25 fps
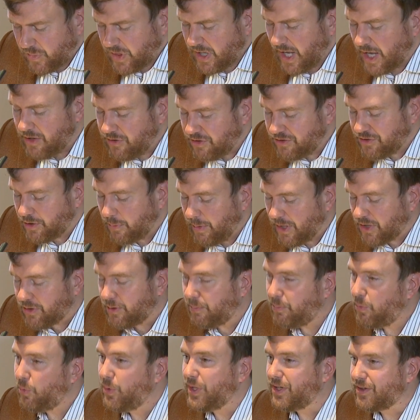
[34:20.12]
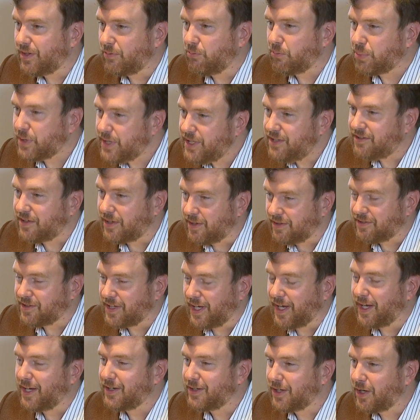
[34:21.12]
And just to make the point that please
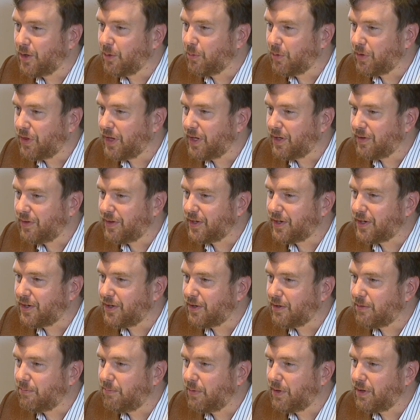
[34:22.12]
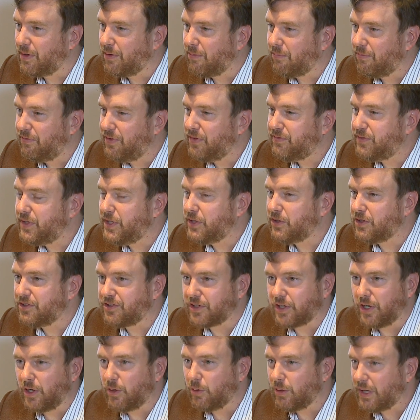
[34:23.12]
understand, that 50
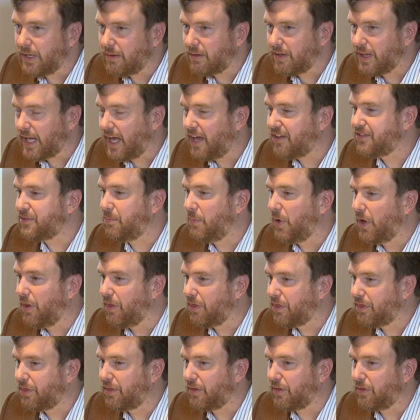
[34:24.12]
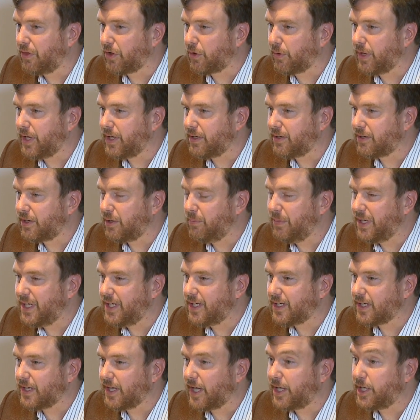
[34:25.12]
years ago, last month, the great
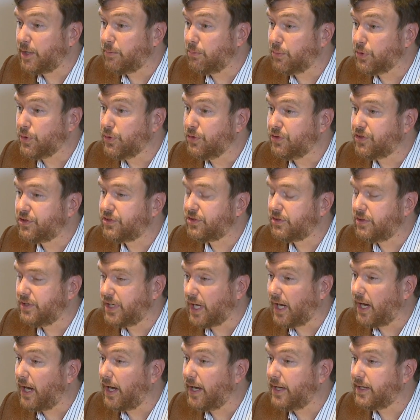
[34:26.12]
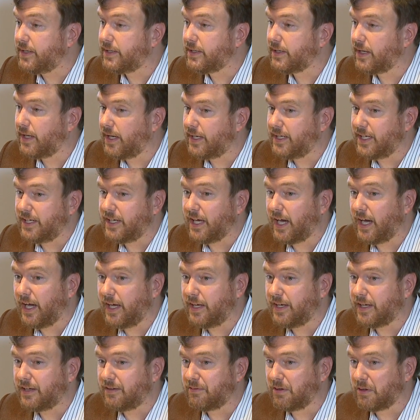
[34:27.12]
comedian Lenny Bruce died. And he
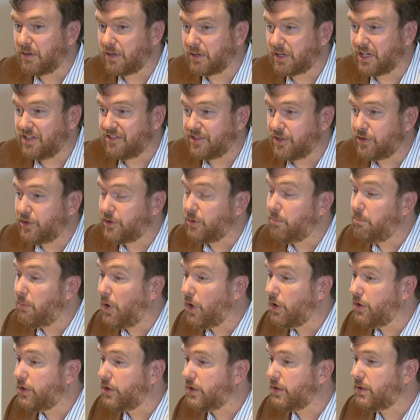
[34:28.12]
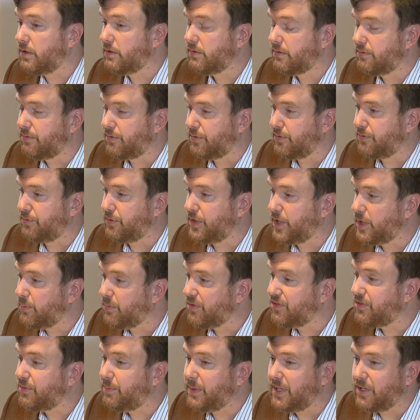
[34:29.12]
died considered a martyr for
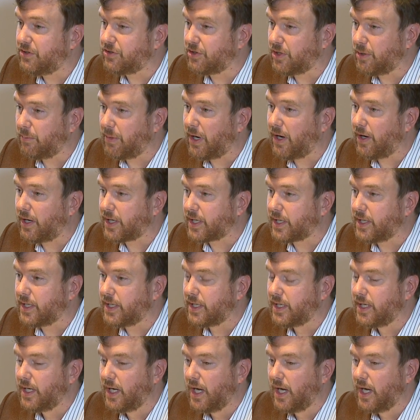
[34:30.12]
freedom of speech in America.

----------------

◆ Exercise requirements ◆
Transcribe the listing exactly; omit all images.

◆ Response to the exercise ◆
25 fps
[34:20.12]
[34:21.12]
And just to make the point that please
[34:22.12]
[34:23.12]
understand, that 50
[34:24.12]
[34:25.12]
years ago, last month, the great
[34:26.12]
[34:27.12]
comedian Lenny Bruce died. And he
[34:28.12]
[34:29.12]
died considered a martyr for
[34:30.12]
freedom of speech in America.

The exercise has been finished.